Week 1 HW: Principles and Practices

Describe a biological engineering application or tool you want to develop and why.
Virus Hunting
The usage of virus hunting to discover viruses in animal populations that might become a pandemic and exploit it as a gene therapy tool. first of all the viruses are isolated from hosts of interest, then sequencing their genome, then characterize the virus. Following steps will be:
- Developing arrays for the virus detection providing a faster and cheaper way.
- Exploiting the virus replication machinery to deliver compounds / biopharmaceuticals to humans or animals.
Disocvering potential pandemic pathogens early will prevent its outbreak and prepare us well.
Describe one or more governance policy goals related to ensuring this application contributes to an ethical future & prevents harm.
Biosafety and biosecurity aims to prevent loss, theft and misuse of highconsequence material. This can be done by providing and implementing risk control measures that address the risks associated with conducting high-consequence research and working with high-consequence material, including other biosecurity-relevant material.

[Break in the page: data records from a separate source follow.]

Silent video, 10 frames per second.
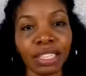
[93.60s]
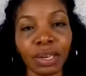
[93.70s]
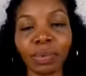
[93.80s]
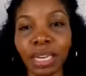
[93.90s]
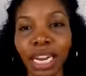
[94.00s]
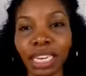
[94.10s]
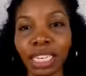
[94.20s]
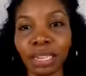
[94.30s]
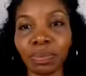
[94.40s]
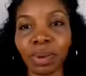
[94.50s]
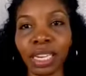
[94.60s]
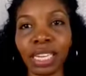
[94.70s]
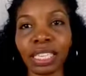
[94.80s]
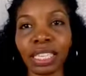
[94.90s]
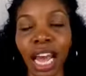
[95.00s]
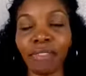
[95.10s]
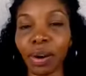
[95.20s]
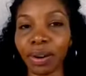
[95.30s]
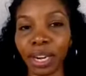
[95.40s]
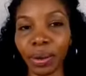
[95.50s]
And so what I did was
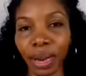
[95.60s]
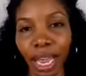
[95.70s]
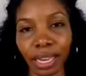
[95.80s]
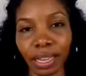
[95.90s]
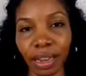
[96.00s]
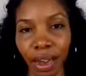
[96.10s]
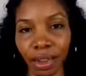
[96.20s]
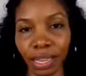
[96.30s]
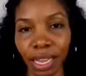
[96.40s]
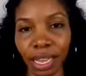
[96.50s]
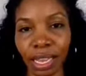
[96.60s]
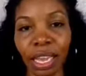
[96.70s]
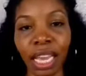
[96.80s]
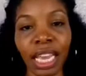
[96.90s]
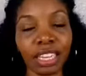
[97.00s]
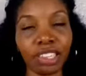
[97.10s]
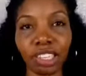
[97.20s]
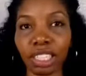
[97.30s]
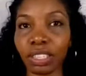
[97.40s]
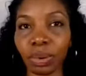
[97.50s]
I've already created the content.
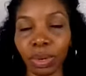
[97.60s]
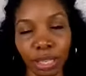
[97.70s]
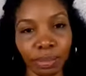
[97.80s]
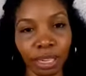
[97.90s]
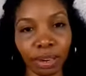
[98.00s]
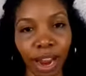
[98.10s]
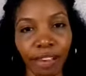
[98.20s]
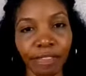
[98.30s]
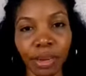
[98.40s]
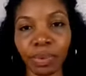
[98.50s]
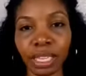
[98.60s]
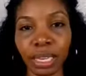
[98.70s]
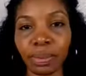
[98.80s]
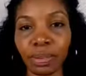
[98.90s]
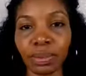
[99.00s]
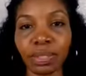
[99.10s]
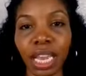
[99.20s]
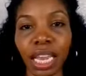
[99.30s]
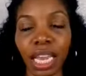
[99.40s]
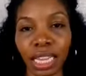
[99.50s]
It's just going to be a graphic with Tip
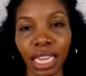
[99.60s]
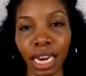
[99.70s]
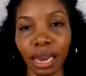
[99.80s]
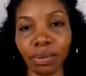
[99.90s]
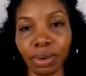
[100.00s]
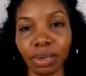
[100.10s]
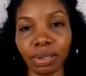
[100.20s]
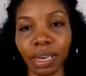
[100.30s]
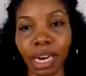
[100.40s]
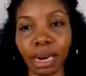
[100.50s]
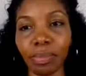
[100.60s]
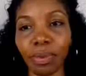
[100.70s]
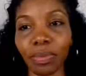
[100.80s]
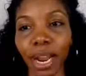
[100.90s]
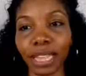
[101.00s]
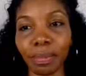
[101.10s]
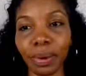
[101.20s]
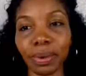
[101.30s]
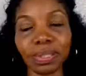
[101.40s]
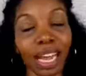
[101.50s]
Tuesday, and then I will write the
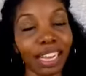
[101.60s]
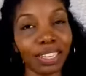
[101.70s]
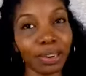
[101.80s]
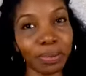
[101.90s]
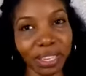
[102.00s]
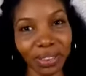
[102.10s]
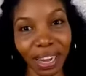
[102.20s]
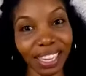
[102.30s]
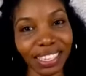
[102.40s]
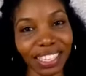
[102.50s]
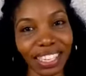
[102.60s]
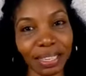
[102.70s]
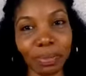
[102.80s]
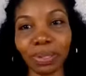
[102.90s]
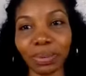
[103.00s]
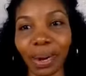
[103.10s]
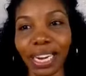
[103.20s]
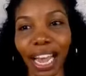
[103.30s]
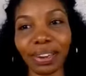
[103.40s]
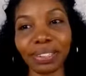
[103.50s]
post. I don't want you guys to see the post
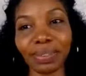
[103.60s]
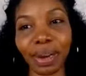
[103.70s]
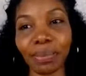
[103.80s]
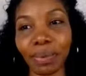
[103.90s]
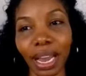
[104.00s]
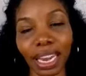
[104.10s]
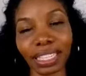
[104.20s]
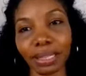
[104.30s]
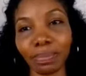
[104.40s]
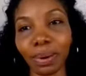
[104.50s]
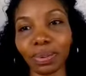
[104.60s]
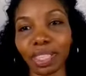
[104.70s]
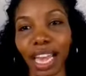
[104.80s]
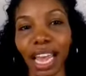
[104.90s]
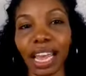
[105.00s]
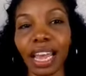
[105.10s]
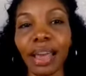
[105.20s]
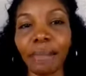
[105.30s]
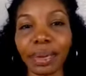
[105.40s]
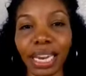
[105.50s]
right now, so I won't actually post that.
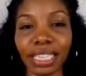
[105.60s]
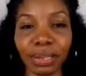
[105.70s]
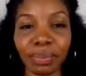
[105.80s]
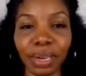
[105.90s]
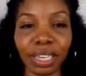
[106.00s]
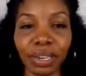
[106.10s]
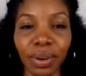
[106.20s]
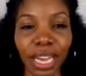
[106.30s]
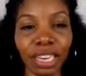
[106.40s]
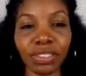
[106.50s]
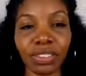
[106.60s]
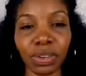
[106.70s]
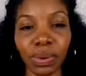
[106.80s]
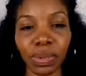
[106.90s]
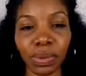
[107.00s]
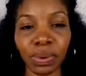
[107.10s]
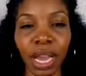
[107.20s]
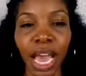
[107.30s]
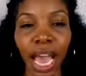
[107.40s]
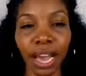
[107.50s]
But I did want to go ahead and show
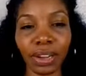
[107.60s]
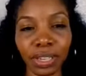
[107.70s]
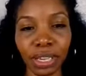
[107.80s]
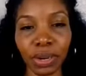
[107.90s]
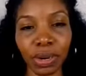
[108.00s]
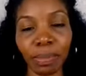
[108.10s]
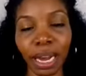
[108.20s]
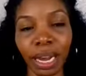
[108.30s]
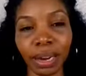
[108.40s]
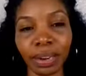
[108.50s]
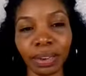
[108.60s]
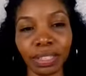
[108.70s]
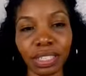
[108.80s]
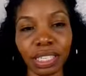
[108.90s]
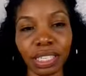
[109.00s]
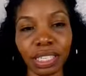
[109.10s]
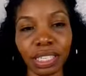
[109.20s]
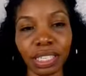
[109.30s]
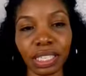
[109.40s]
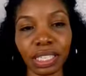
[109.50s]
you how you can go about
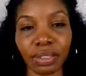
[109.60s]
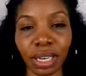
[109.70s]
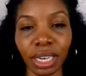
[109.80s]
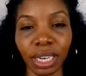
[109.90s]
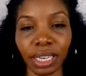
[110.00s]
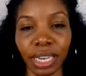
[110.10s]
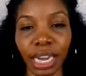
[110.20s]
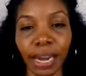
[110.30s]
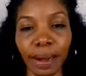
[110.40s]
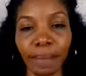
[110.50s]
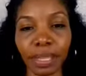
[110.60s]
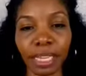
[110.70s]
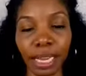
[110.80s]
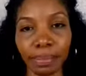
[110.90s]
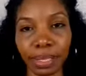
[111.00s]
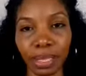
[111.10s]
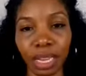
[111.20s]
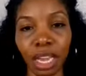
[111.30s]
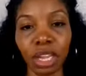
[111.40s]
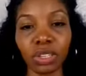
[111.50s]
scheduling your
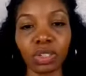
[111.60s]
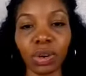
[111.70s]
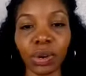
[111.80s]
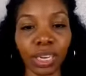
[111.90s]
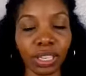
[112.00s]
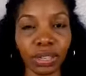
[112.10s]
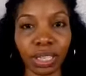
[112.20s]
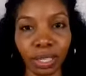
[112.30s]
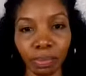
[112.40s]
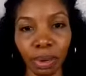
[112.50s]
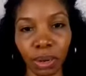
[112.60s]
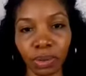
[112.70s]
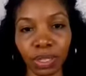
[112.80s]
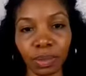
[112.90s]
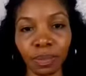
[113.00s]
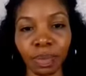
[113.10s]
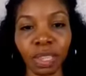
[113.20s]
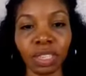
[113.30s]
tips or your posts.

The intrinsic risks of working with biological agents are not only of a biosafety nature, such as exposure or unintentional release, but also of biosecurity, which includes the theft, misuse, or intended release of biological material.
Describe at least three different potential governance actions by considering the purpose, design, assumptions, and risks of failures & “success”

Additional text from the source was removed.